Film Twitter’s Main Character of the Day

Your 15 minutes start now…

This is where I shine a light on the good, the bad, and the ugly tweets that Film Twitter is, well, already shining a light on. Whether you’re being hailed as a hero or a villain in this space, I hope all recipients of this esteemed award take it in the good nature with which it is intended.

With that disclaimer out of the way, today’s Main Character is… producer Jason Blum of Blumhouse (where I interned upon graduating college).

Next to Marvel’s Kevin Feige, Jason is the most successful producer of the past 15 years, and today, he took a well-deserved victory lap for Five Nights at Freddy’s, which recently became the highest-grossing Blumhouse movie of all time, passing M. Night Shyamalan’s Split ($278 million). The PG-13 film, which is already streaming on Peacock, has grossed $283 million worldwide to date. Not bad for a movie that reportedly cost $25 million.

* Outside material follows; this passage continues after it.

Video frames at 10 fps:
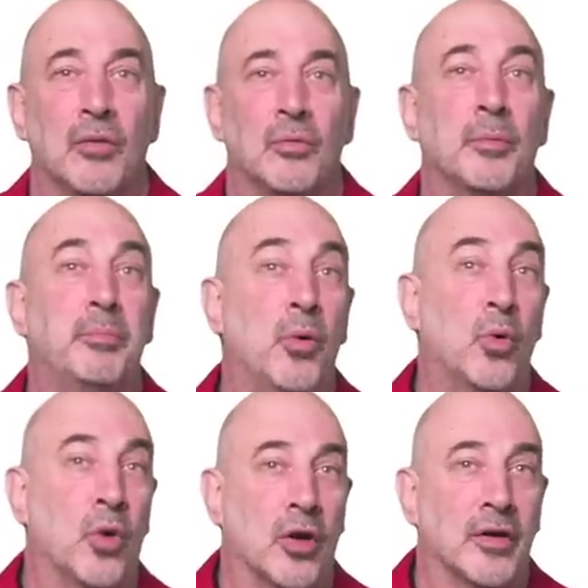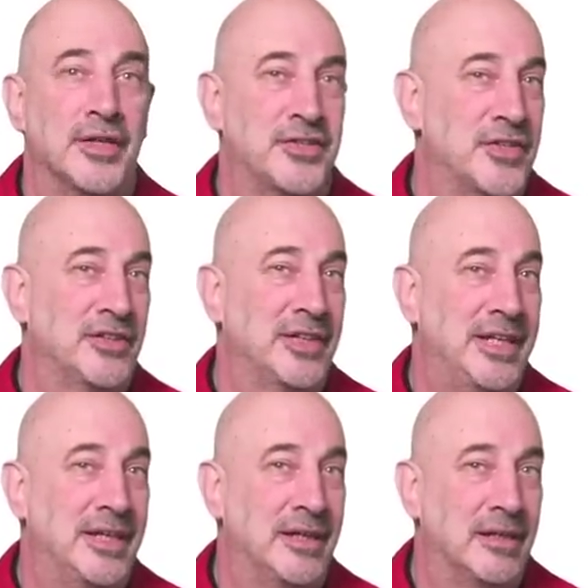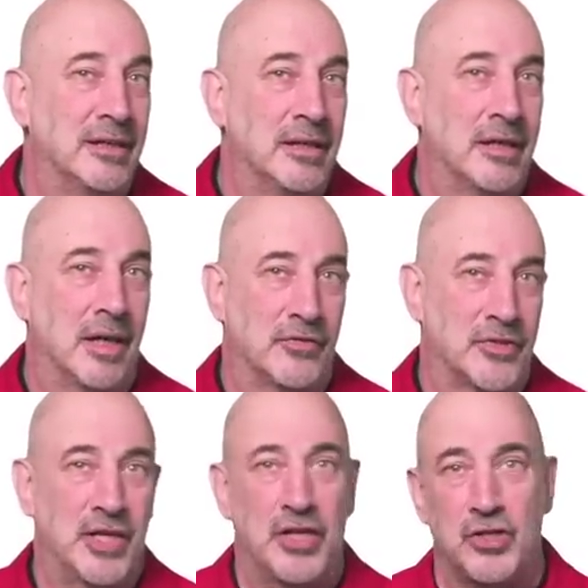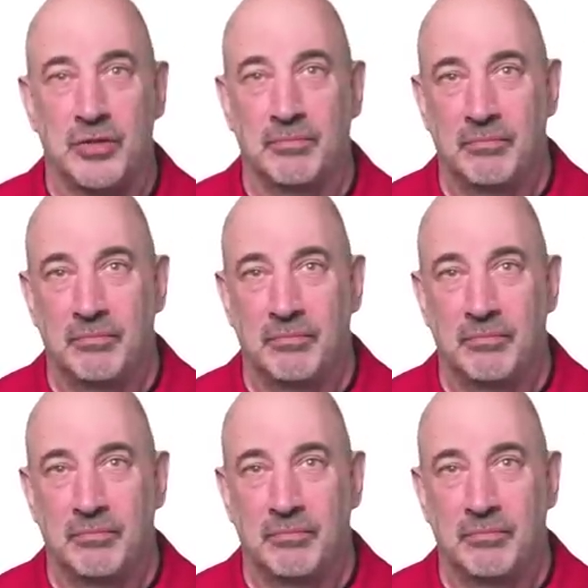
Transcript: Rapport is his leading conversation.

The question is whether we should be encouraging more of these movies, given that the first one was pretty bad, according to the critical consensus. The Tomatometer stands at 30 percent, but then again, the film’s audience score is 87 percent, and isn’t that who producers make movies for — audiences, not critics?

I may not have been a fan of this film — nor was I a fan of director Emma Tammi’s feature debut, The Wind — but it was certainly better than the Nicolas Cage movie Willy’s Wonderland, and I also know I’m not a 12-year-old boy anymore, even though I act like it sometimes on Twitter. Maybe this film just wasn’t made for me. Is it such a bad thing that Jason is out there catering to younger audiences, who have rewarded him with what looks to me to be yet another new franchise? You be the judge! And congrats to Jason, who has another creepy slate on tap for 2024, including Imaginary, Night Swim, Speak No Evil, and They Listen.